# I screwed up bad. A cautionary tale about dangers of laser pointers..



## hazmat (Dec 12, 2017)

Hey group. 

As it says in the description, I screwed up bad. I started playing with my puppy with a laser pointer because I was playing with a friend's cat with the stupid laser pointer. I didn't think it would cause lasting effects like it has but hopefully, I caught the problems in time to stop and I will figure out how to heal my dog. 

It started off innocently enough, I guess. It was a cold day and I had the stupid laser pointer sitting on the shelf for when I babysit my friend's cat. The cat will chase it around then will stop and lay over to clean itself and/or walk away to the window... pretty lazy cat. I thought my dog would react the same way but she became obsessive. She would track the laser all over the downstairs even if it wasn't on. She would constantly be looking for it. After a couple of hours the first time, she stopped and proceeded to sleep because she had a long day. But then I played with it a few days later because it was freezing, blizzard, and the pup wanted to be in the snow but was cold within minutes so we had to come back in without a full walk. She would follow the laser around the rooms of the house and it would lead to a treat. I would turn the laser off when it hit a treat but that didn't stop her from looking for it. This time she kept looking for it up til the next day. I distracted her with all the fresh new snow on the ground so she was pretty tired to continue to care after a day. Well fast forward to about 2 weeks later when we played again. She went into every room over and over again. I thought it would be a great way to work on recalls and "leave it" under distraction in the house. She gets distracted by the laser, I say "Come" or "leave it", she comes, treat! Well, she never calmed down after that. Every night, she walks and walks through the kitchen, dining room, living room and a small hall looking for the laser. She won't relax with me at all. She feels the need to find this light. She also chases all light reflections that my watch, phone, tablet, and any other shiny object makes.

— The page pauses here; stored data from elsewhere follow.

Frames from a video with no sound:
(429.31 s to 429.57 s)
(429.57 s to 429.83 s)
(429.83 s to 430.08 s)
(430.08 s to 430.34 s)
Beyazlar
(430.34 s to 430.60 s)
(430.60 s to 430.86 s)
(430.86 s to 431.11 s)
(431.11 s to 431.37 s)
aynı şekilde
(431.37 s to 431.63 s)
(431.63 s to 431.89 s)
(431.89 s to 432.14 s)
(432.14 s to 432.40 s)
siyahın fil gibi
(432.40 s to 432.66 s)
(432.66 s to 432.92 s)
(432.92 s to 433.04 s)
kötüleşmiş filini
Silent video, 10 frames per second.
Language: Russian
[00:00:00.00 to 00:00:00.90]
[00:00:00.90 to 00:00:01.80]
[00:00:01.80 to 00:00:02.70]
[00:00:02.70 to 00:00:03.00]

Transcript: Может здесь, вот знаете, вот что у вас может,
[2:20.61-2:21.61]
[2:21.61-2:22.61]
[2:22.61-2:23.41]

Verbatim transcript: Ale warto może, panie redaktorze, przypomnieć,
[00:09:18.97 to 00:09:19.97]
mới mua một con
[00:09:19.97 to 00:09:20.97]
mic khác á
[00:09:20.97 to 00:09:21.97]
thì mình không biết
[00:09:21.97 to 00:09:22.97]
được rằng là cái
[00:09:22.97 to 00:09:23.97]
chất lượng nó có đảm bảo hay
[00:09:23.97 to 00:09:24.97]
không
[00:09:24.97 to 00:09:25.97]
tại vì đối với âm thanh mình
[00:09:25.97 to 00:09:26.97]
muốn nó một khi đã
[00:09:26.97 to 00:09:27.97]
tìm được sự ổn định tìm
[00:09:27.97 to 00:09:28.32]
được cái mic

The only beacon of hope is that she only does this with me. With my husband, she calms down and will work on a chew or play with a toy on her bed. He can hang out with her anytime, day or night, and she will be completely relaxed with him. The second I walk into the area, she begins searching for the light. 


I hope any person reading this will learn from my mistake. After doing lots of research around the internet about behavior in dogs, I came across several articles that told about the dangers of playing with laser pointers and dogs that have herding/hunting or high-drive instincts. They develop OCD problems that may end up with dogs being on medications or having problems in the future. Now I hope that I caught this in time. I really do. Like I said, my husband can have her completely relaxed and falling asleep whereas, she becomes obsessive with me to the point of being destructive with all the blankets in her crate when I put her in there to calm down(she doesn't have blankets in her crate anymore now and I feel awful). But unfortunately, with where I am, I don't have access to many resources like a trainer that I can just call up and ask to come over or a behaviorist that I can have come to see her. So everything that I am doing to try to correct this problem is coming from whatever information that I can collect from the internet. I am also coming to all of you folks on this forum in the hopes that someone, somewhere, has seen this before and can give me advice to how I can correct it or can point me in the direction of an online trainer/behavior expert who has seen the beginnings of OCD in dogs and maybe we can stop it before it gets too far. 

She is almost 6months old. She gets about an 1 1/2 hours of walks a day (3 walks x 30 min) and about 1 1/2 hours of training split up through out the day with puzzle feeders for extra mental stimulation.


----------



## cheffjapman (Jun 8, 2017)

Oh no! Hopefully you caught it in time. When we first got Arrow, I just happened to come across one of the "danger" articles you mentioned that had a video attached. That day, I collected all of our lasers that we have used for our cat and other dogs and tossed them in the trash. Didn't want to risk it.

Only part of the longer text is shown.